═══ Listed records
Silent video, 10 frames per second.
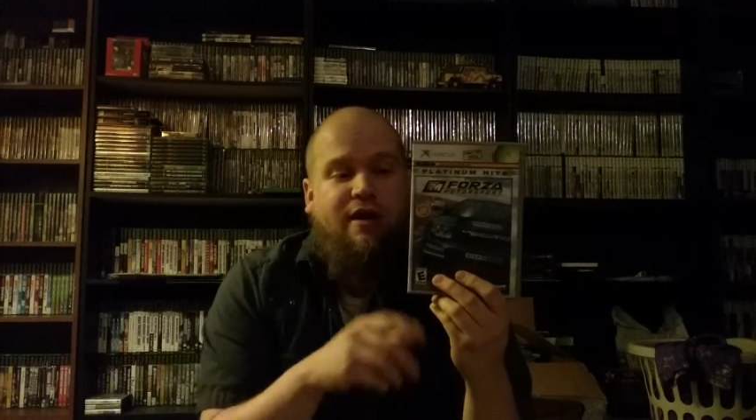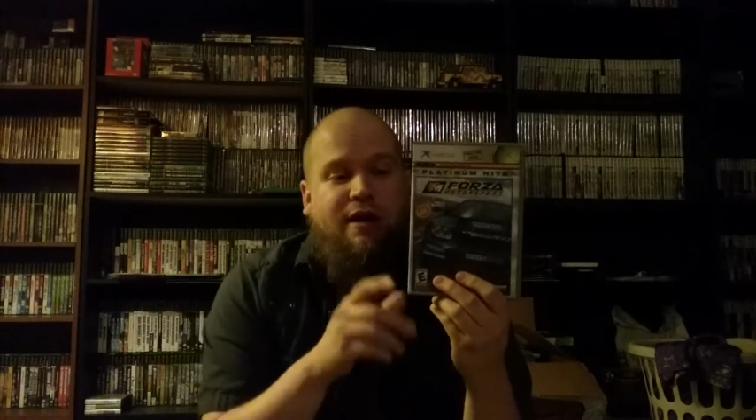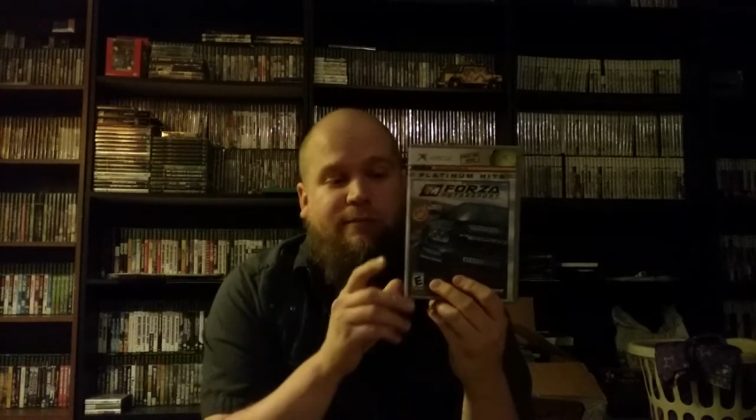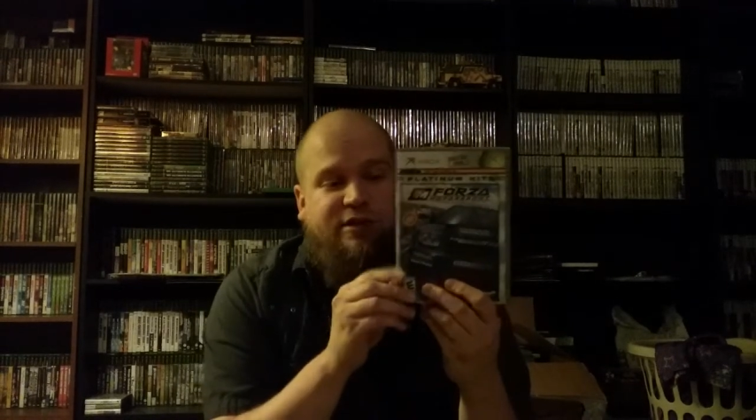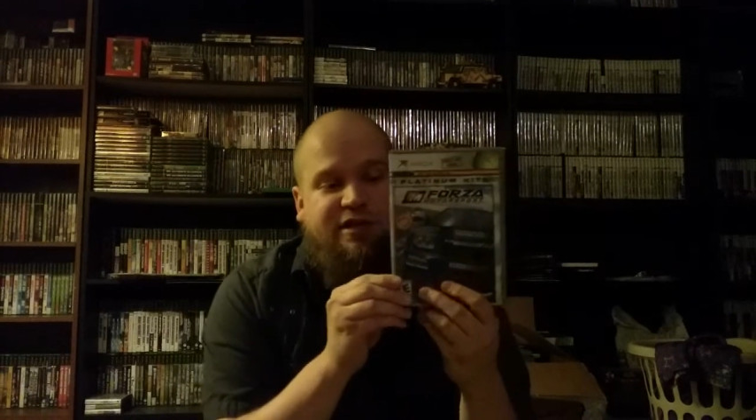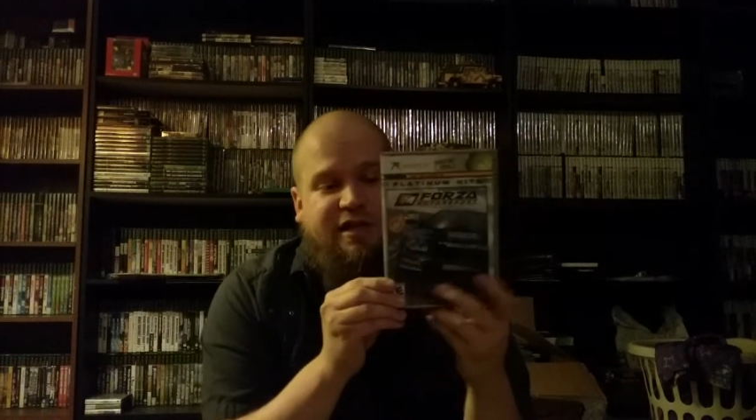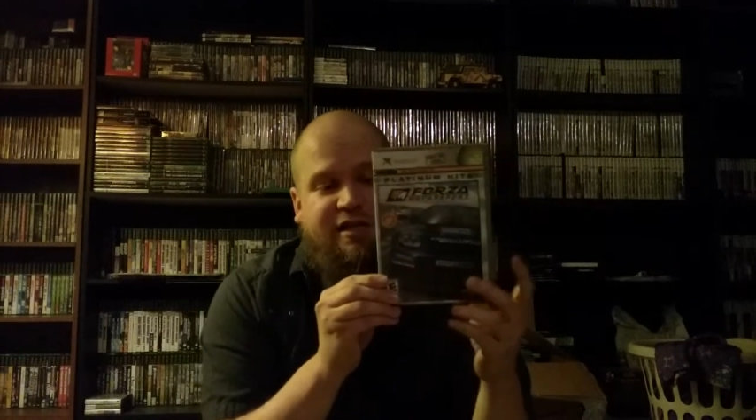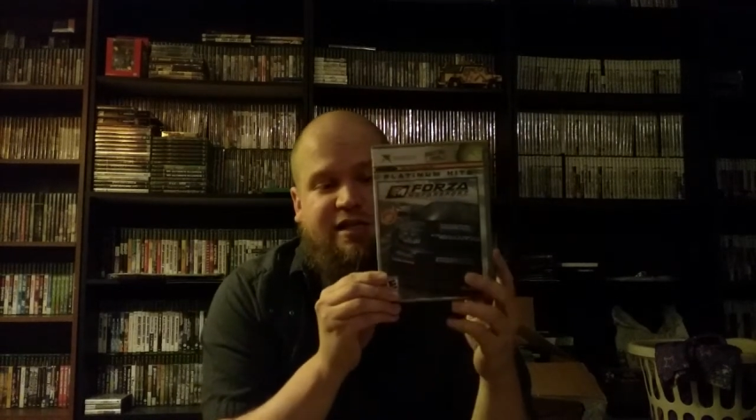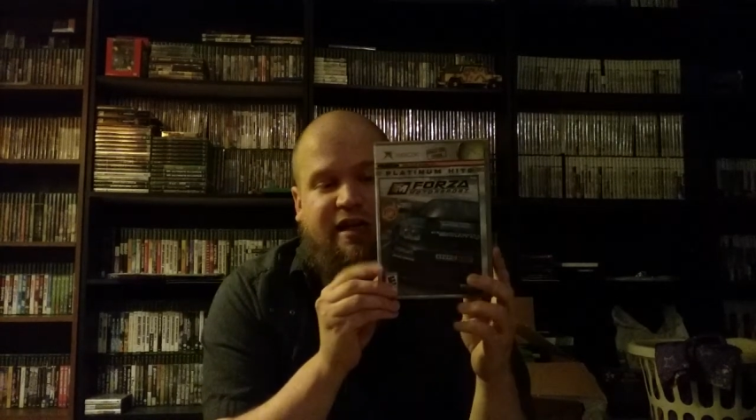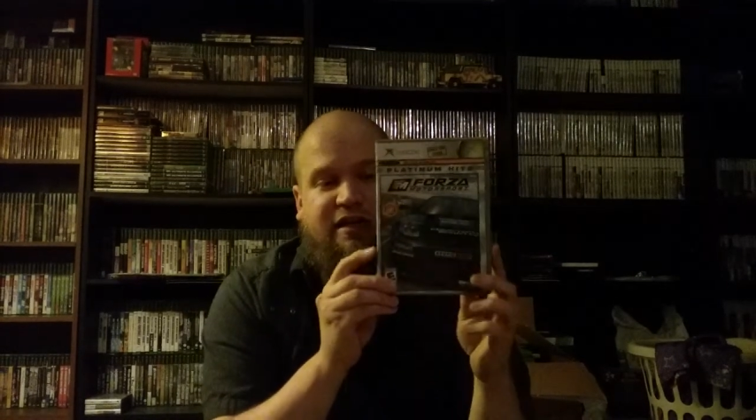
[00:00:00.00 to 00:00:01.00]
number
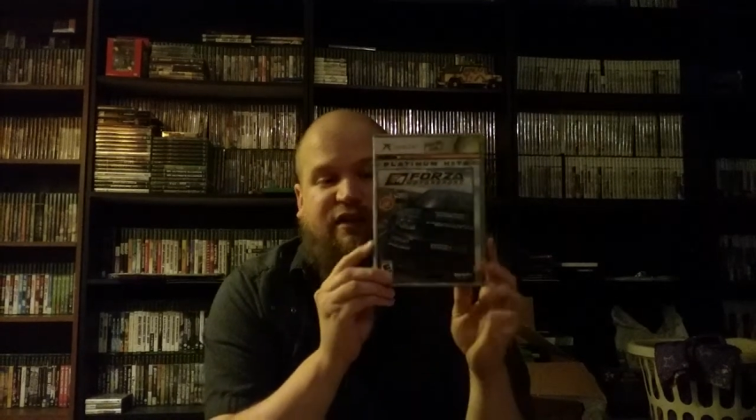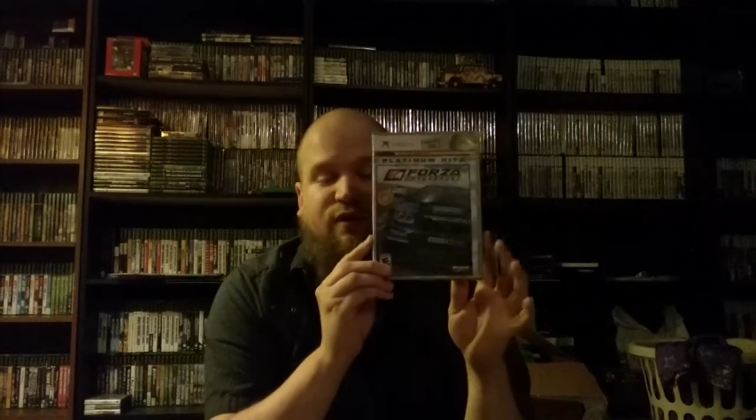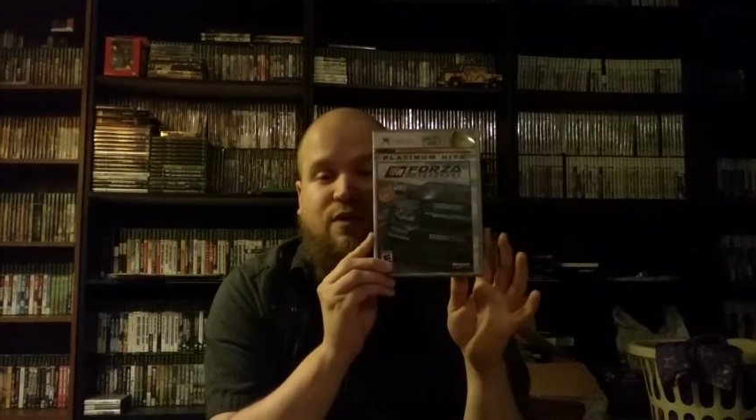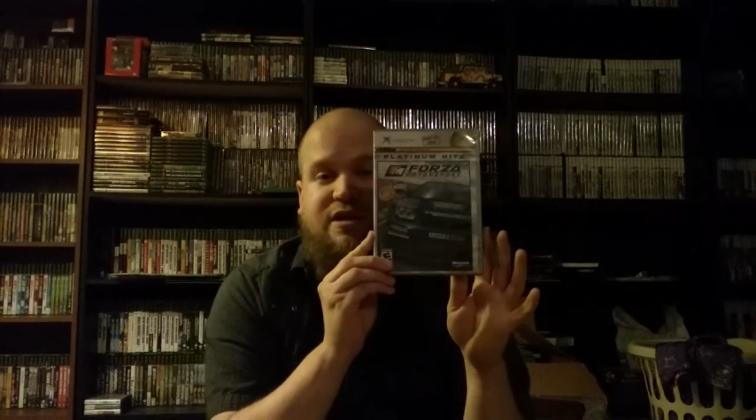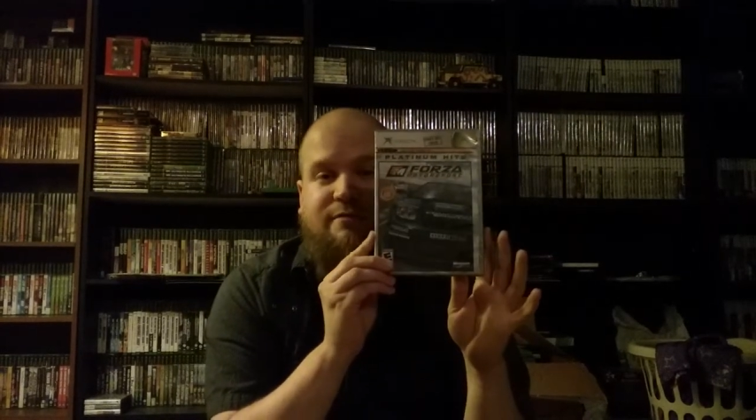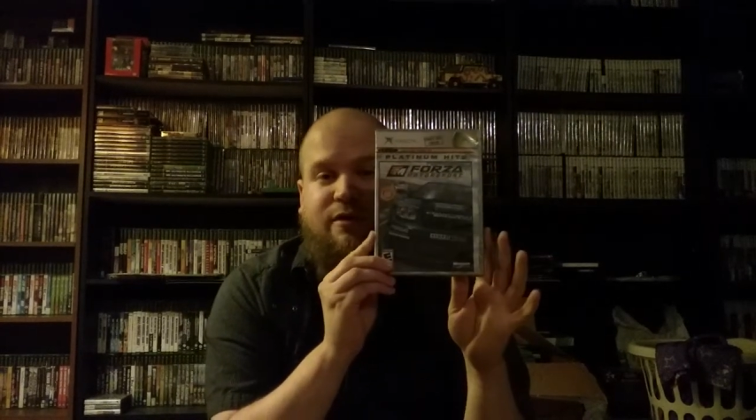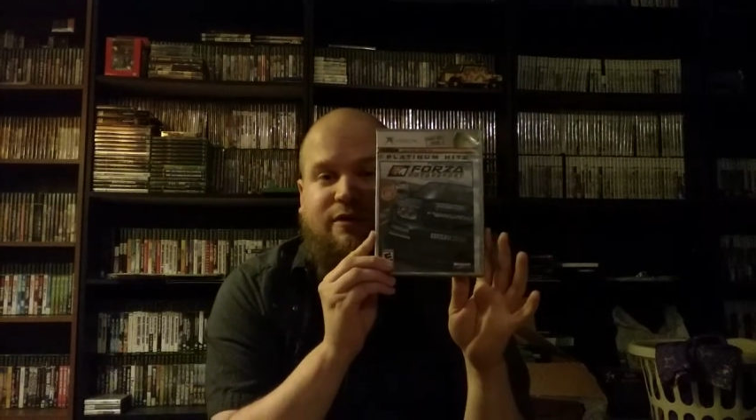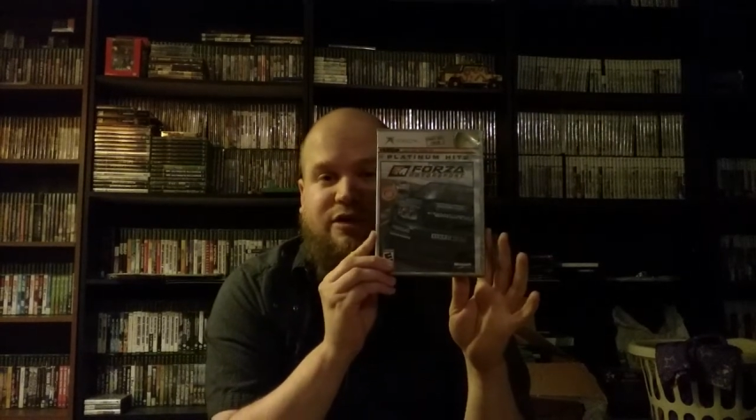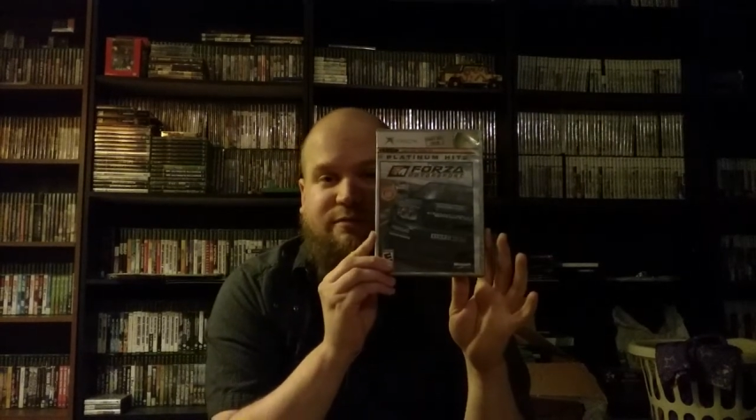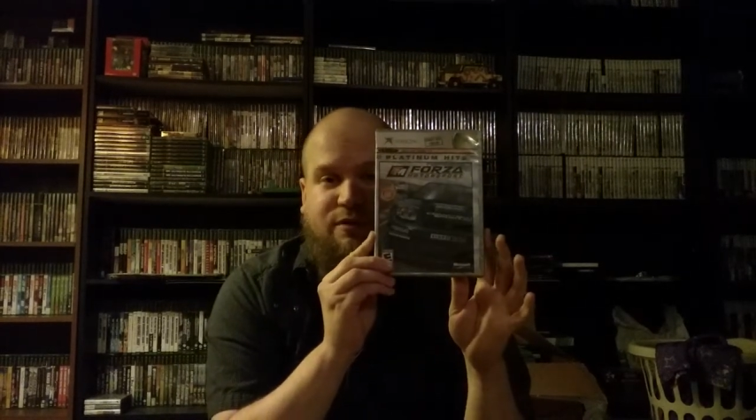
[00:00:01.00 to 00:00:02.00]
six is Forza
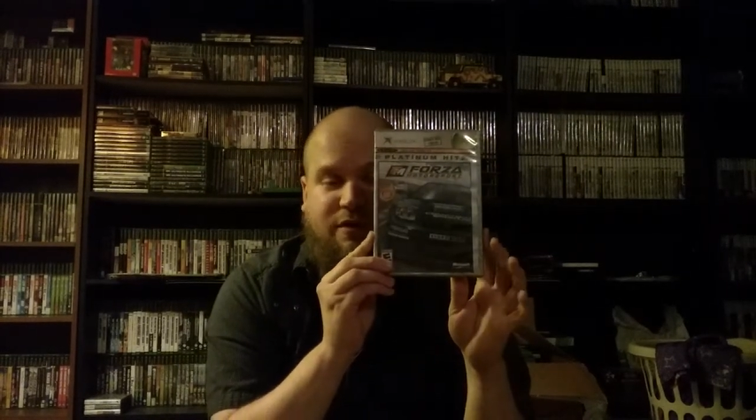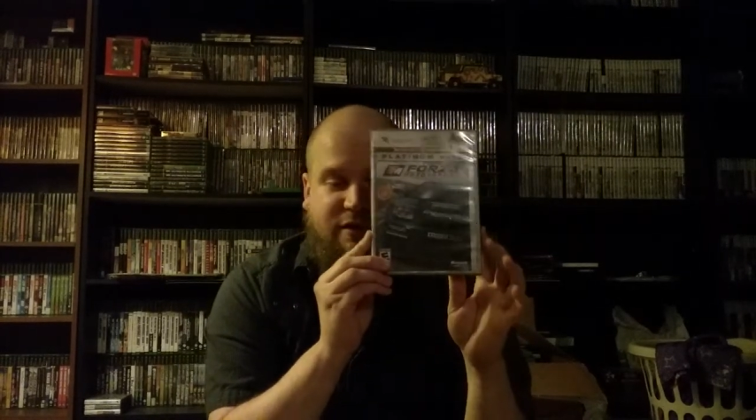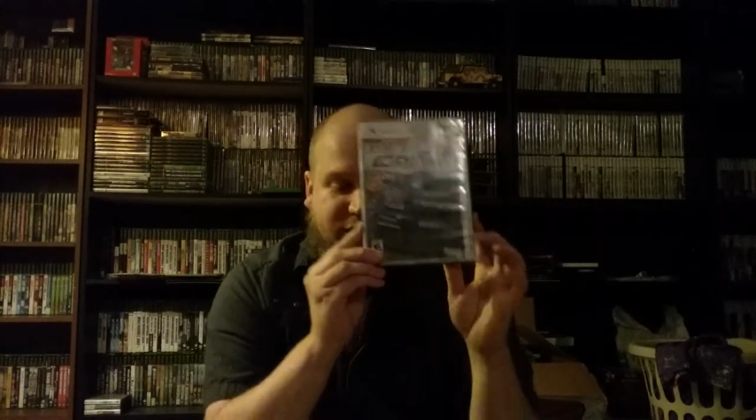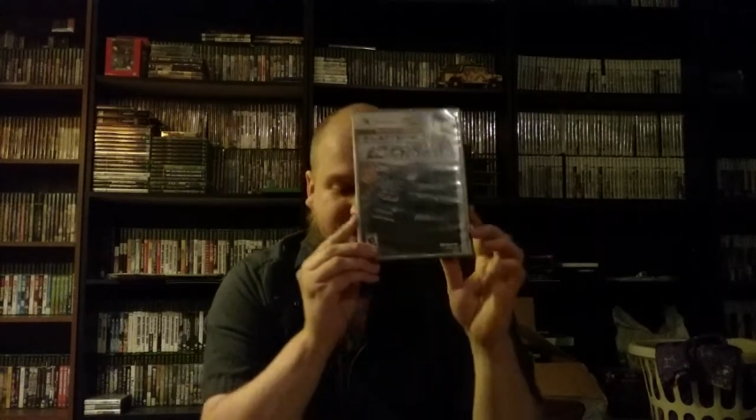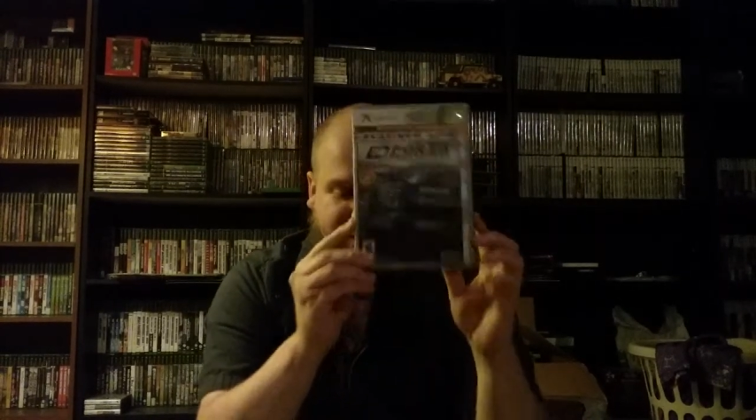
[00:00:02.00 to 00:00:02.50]
Motorsport.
══════
Your task is to repeat the data above exactly while excluding the pictures.

*Answer box*
Silent video, 10 frames per second.
[00:00:00.00 to 00:00:01.00]
number
[00:00:01.00 to 00:00:02.00]
six is Forza
[00:00:02.00 to 00:00:02.50]
Motorsport.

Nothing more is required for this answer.